Impossible Foods’ efforts to meet that demand by replicating meat are laudable, but, as I’ve discovered, there’s no reason that burgers can’t be made of vegetables. Next time I’m in New York, I’ll be heading to Superiority Burger, not Momofuku Nishi. Why? As executive chef of the meat-focused Hawksmoor group, Richard Turner, says: “Vegetarian food should have its own style, not be a pale imitation of something else. It should be loud and proud.”

Anna Jones’s really hungry veggie burger

The rice crisps up to give a good crust and there are pops of interesting flavour I don’t think you find in a beef burger.

Makes eight

Olive oil, for cooking
6 big portobello mushrooms, roughly chopped
A few sprigs of fresh thyme, leaves picked
1 x 400g tin white beans, haricot or cannellini, well drained
4 fat medjool dates, pitted
2 cloves garlic, peeled and finely chopped
Small bunch fresh parsley, finely chopped
2 tbsp tahini 2 tbsp soy sauce or tamari
200g cooked and cooled brown rice (100g raw weight)
50g breadcrumbs or oats
Grated zest of 1 unwaxed lemon

To serve
Sliced cheese (optional)
8 seeded burger buns (I use wholemeal)
1-2 avocados, peeled and sliced
Tomato relish or ketchup
Pickled cucumber
A few handfuls of spinach leaves

Heat a splash of oil in a medium pan. Add mushrooms and thyme and season. Fry until mushrooms have dried out and are slightly browned, then set aside.

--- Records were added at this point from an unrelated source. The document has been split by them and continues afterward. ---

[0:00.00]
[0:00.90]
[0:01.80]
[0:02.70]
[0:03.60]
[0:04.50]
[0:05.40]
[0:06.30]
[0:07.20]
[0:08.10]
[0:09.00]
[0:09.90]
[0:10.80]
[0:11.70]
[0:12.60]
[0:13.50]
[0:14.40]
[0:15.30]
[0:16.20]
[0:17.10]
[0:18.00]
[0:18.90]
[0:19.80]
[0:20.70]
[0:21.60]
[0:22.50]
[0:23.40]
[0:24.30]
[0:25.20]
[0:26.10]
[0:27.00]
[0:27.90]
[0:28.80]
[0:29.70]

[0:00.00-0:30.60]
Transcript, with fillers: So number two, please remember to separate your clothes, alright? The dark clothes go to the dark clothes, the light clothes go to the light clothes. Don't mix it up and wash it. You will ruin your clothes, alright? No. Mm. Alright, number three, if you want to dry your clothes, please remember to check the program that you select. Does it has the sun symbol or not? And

Pulse the beans in a processor with the dates, garlic, parsley, tahini and soy sauce or tamari, to a smoothish mixture. Transfer to a bowl and mix in the rice, breadcrumbs or oats, zest and cooled mushrooms. Chill for 10 minutes to firm up.

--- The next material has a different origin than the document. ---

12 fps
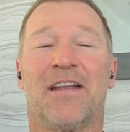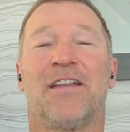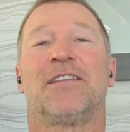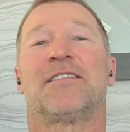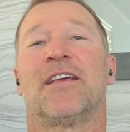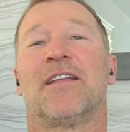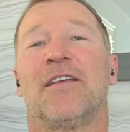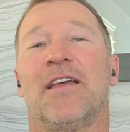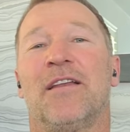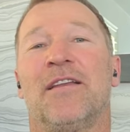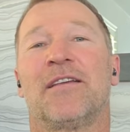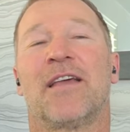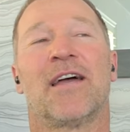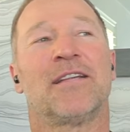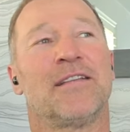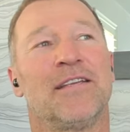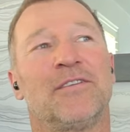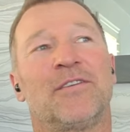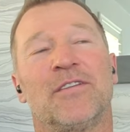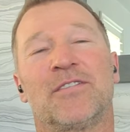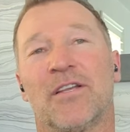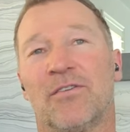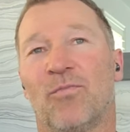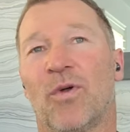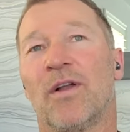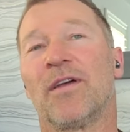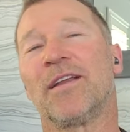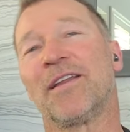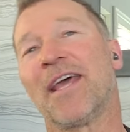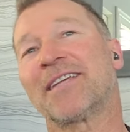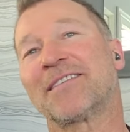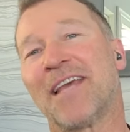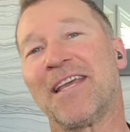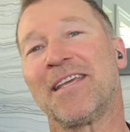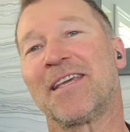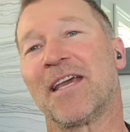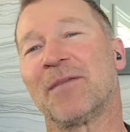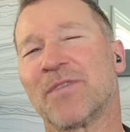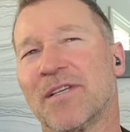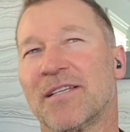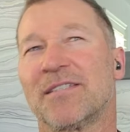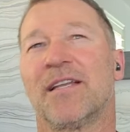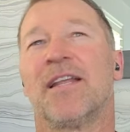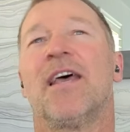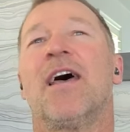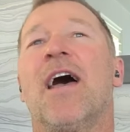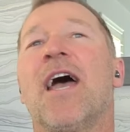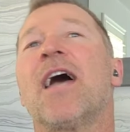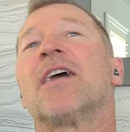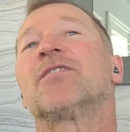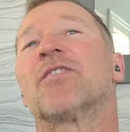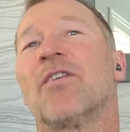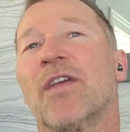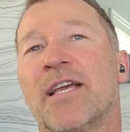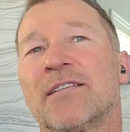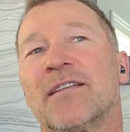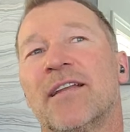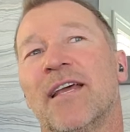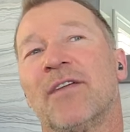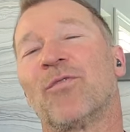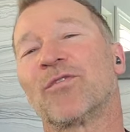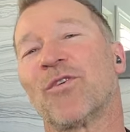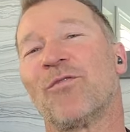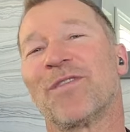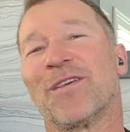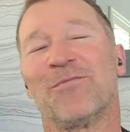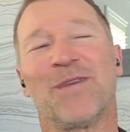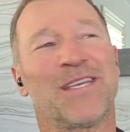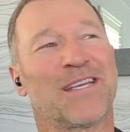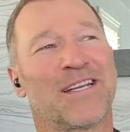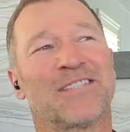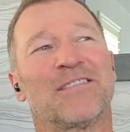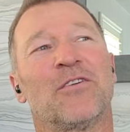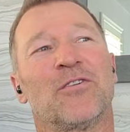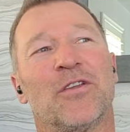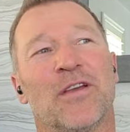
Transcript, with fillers: And he said, and the guys, he said, well, and next day he came and I said, hey, I saw yesterday, it was over the weekend, I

Divide mixture into eight and shape into patties. Place on a lined baking tray and chill until needed. (This can be done the day before – and the burgers freeze well at this point.)

Preheat oven to 230C/Gas 8. Bake burgers for 15 minutes, until nicely brown. If adding cheese, pop a slice on top a couple of minutes before they come out of the oven.  Toast buns. Once burgers are golden, serve them in the buns layered with avocado, relish, cucumber and spinach.